[Source data]
============================================================

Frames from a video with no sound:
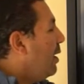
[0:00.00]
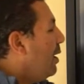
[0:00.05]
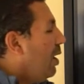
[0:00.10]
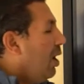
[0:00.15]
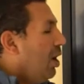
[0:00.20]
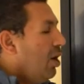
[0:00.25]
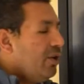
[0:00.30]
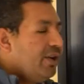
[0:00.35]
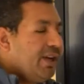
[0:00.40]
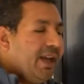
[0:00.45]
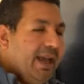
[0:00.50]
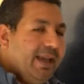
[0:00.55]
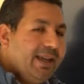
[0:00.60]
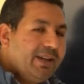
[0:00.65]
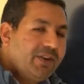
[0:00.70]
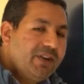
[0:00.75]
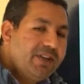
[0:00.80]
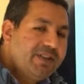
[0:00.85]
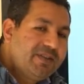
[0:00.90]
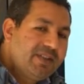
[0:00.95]
Okay,
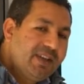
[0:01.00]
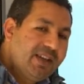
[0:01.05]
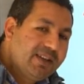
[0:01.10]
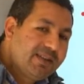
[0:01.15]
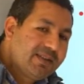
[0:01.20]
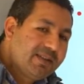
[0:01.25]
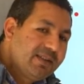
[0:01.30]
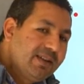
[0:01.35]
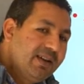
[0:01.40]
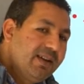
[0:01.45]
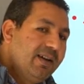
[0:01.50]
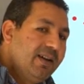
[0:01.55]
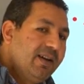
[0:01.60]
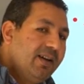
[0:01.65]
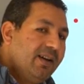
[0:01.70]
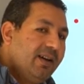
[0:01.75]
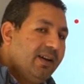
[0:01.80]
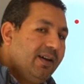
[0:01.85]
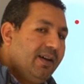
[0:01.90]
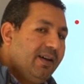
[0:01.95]
grade 6.
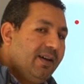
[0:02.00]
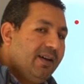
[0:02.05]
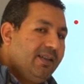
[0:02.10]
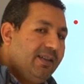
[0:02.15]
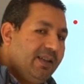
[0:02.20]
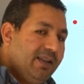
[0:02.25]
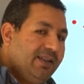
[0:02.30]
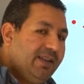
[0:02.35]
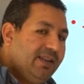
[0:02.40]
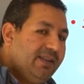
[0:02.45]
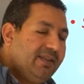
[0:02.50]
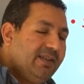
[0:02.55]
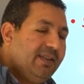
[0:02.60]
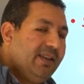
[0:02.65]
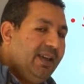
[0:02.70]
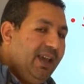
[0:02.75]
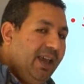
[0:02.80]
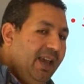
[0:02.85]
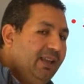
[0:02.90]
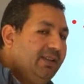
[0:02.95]
This is
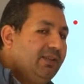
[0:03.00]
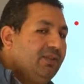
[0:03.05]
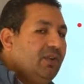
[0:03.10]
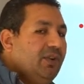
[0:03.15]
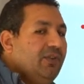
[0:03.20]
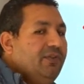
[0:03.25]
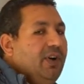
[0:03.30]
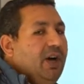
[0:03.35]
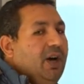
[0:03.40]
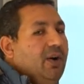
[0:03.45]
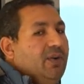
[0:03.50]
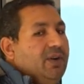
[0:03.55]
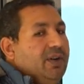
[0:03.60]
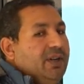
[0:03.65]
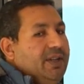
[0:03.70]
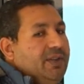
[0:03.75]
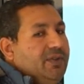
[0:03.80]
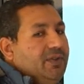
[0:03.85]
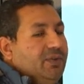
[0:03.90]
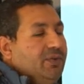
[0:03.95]
the end of our
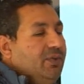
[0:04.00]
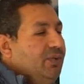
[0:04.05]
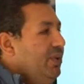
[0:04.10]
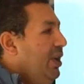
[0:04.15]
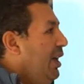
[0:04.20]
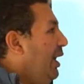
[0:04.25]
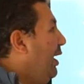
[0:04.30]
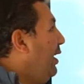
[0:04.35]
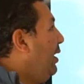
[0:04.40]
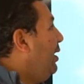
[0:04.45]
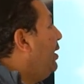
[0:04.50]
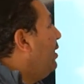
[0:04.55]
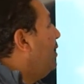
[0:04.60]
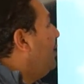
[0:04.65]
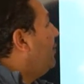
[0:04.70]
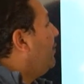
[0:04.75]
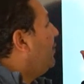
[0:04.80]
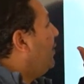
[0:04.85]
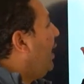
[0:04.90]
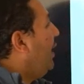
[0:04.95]
lesson
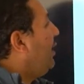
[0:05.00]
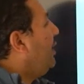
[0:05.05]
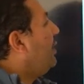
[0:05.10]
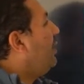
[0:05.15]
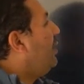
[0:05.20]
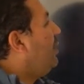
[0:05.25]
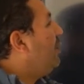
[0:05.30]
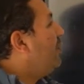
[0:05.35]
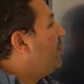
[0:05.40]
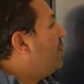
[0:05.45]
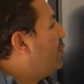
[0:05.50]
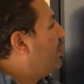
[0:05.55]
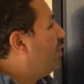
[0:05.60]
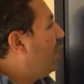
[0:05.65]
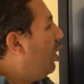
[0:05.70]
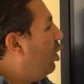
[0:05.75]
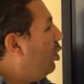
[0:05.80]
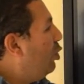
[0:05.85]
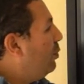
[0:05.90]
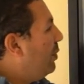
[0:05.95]
today. Thank you
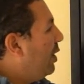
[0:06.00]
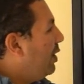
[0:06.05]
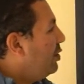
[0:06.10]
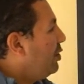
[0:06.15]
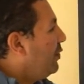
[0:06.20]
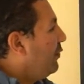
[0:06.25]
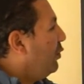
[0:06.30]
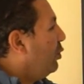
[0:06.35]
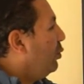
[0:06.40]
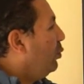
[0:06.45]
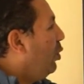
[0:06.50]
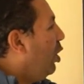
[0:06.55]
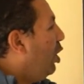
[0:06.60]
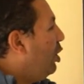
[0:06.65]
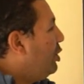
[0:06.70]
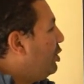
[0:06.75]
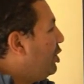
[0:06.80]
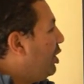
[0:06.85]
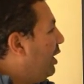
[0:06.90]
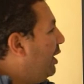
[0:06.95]
so much for
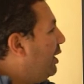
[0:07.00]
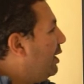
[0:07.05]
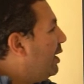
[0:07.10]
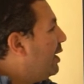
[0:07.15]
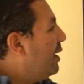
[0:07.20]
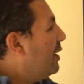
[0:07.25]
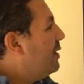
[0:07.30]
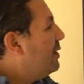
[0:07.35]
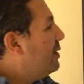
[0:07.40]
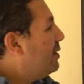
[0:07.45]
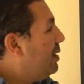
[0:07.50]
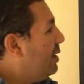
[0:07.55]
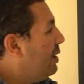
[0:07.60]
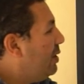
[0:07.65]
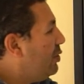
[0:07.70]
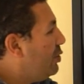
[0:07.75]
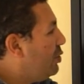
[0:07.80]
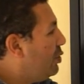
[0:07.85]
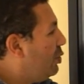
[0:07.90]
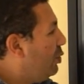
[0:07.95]
watching. See
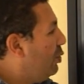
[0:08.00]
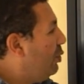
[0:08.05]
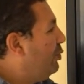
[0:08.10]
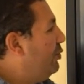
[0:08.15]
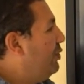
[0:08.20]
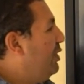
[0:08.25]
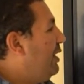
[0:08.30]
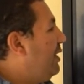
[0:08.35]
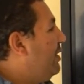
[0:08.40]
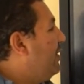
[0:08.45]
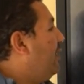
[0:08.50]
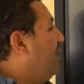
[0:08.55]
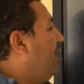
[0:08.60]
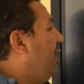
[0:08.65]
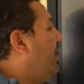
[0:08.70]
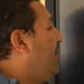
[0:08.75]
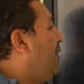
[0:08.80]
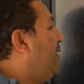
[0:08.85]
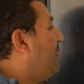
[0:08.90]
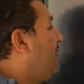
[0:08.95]
you soon, dear
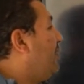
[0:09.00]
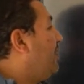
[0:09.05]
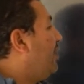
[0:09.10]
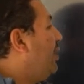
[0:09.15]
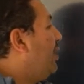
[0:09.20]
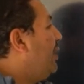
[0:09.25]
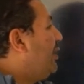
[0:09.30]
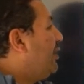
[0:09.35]
students.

============================================================

*EXERCISE*: With the images excluded, reproduce the data above precisely as written.

*ANSWER BOX*:
Frames from a video with no sound:
[0:00.00]
[0:00.05]
[0:00.10]
[0:00.15]
[0:00.20]
[0:00.25]
[0:00.30]
[0:00.35]
[0:00.40]
[0:00.45]
[0:00.50]
[0:00.55]
[0:00.60]
[0:00.65]
[0:00.70]
[0:00.75]
[0:00.80]
[0:00.85]
[0:00.90]
[0:00.95]
Okay,
[0:01.00]
[0:01.05]
[0:01.10]
[0:01.15]
[0:01.20]
[0:01.25]
[0:01.30]
[0:01.35]
[0:01.40]
[0:01.45]
[0:01.50]
[0:01.55]
[0:01.60]
[0:01.65]
[0:01.70]
[0:01.75]
[0:01.80]
[0:01.85]
[0:01.90]
[0:01.95]
grade 6.
[0:02.00]
[0:02.05]
[0:02.10]
[0:02.15]
[0:02.20]
[0:02.25]
[0:02.30]
[0:02.35]
[0:02.40]
[0:02.45]
[0:02.50]
[0:02.55]
[0:02.60]
[0:02.65]
[0:02.70]
[0:02.75]
[0:02.80]
[0:02.85]
[0:02.90]
[0:02.95]
This is
[0:03.00]
[0:03.05]
[0:03.10]
[0:03.15]
[0:03.20]
[0:03.25]
[0:03.30]
[0:03.35]
[0:03.40]
[0:03.45]
[0:03.50]
[0:03.55]
[0:03.60]
[0:03.65]
[0:03.70]
[0:03.75]
[0:03.80]
[0:03.85]
[0:03.90]
[0:03.95]
the end of our
[0:04.00]
[0:04.05]
[0:04.10]
[0:04.15]
[0:04.20]
[0:04.25]
[0:04.30]
[0:04.35]
[0:04.40]
[0:04.45]
[0:04.50]
[0:04.55]
[0:04.60]
[0:04.65]
[0:04.70]
[0:04.75]
[0:04.80]
[0:04.85]
[0:04.90]
[0:04.95]
lesson
[0:05.00]
[0:05.05]
[0:05.10]
[0:05.15]
[0:05.20]
[0:05.25]
[0:05.30]
[0:05.35]
[0:05.40]
[0:05.45]
[0:05.50]
[0:05.55]
[0:05.60]
[0:05.65]
[0:05.70]
[0:05.75]
[0:05.80]
[0:05.85]
[0:05.90]
[0:05.95]
today. Thank you
[0:06.00]
[0:06.05]
[0:06.10]
[0:06.15]
[0:06.20]
[0:06.25]
[0:06.30]
[0:06.35]
[0:06.40]
[0:06.45]
[0:06.50]
[0:06.55]
[0:06.60]
[0:06.65]
[0:06.70]
[0:06.75]
[0:06.80]
[0:06.85]
[0:06.90]
[0:06.95]
so much for
[0:07.00]
[0:07.05]
[0:07.10]
[0:07.15]
[0:07.20]
[0:07.25]
[0:07.30]
[0:07.35]
[0:07.40]
[0:07.45]
[0:07.50]
[0:07.55]
[0:07.60]
[0:07.65]
[0:07.70]
[0:07.75]
[0:07.80]
[0:07.85]
[0:07.90]
[0:07.95]
watching. See
[0:08.00]
[0:08.05]
[0:08.10]
[0:08.15]
[0:08.20]
[0:08.25]
[0:08.30]
[0:08.35]
[0:08.40]
[0:08.45]
[0:08.50]
[0:08.55]
[0:08.60]
[0:08.65]
[0:08.70]
[0:08.75]
[0:08.80]
[0:08.85]
[0:08.90]
[0:08.95]
you soon, dear
[0:09.00]
[0:09.05]
[0:09.10]
[0:09.15]
[0:09.20]
[0:09.25]
[0:09.30]
[0:09.35]
students.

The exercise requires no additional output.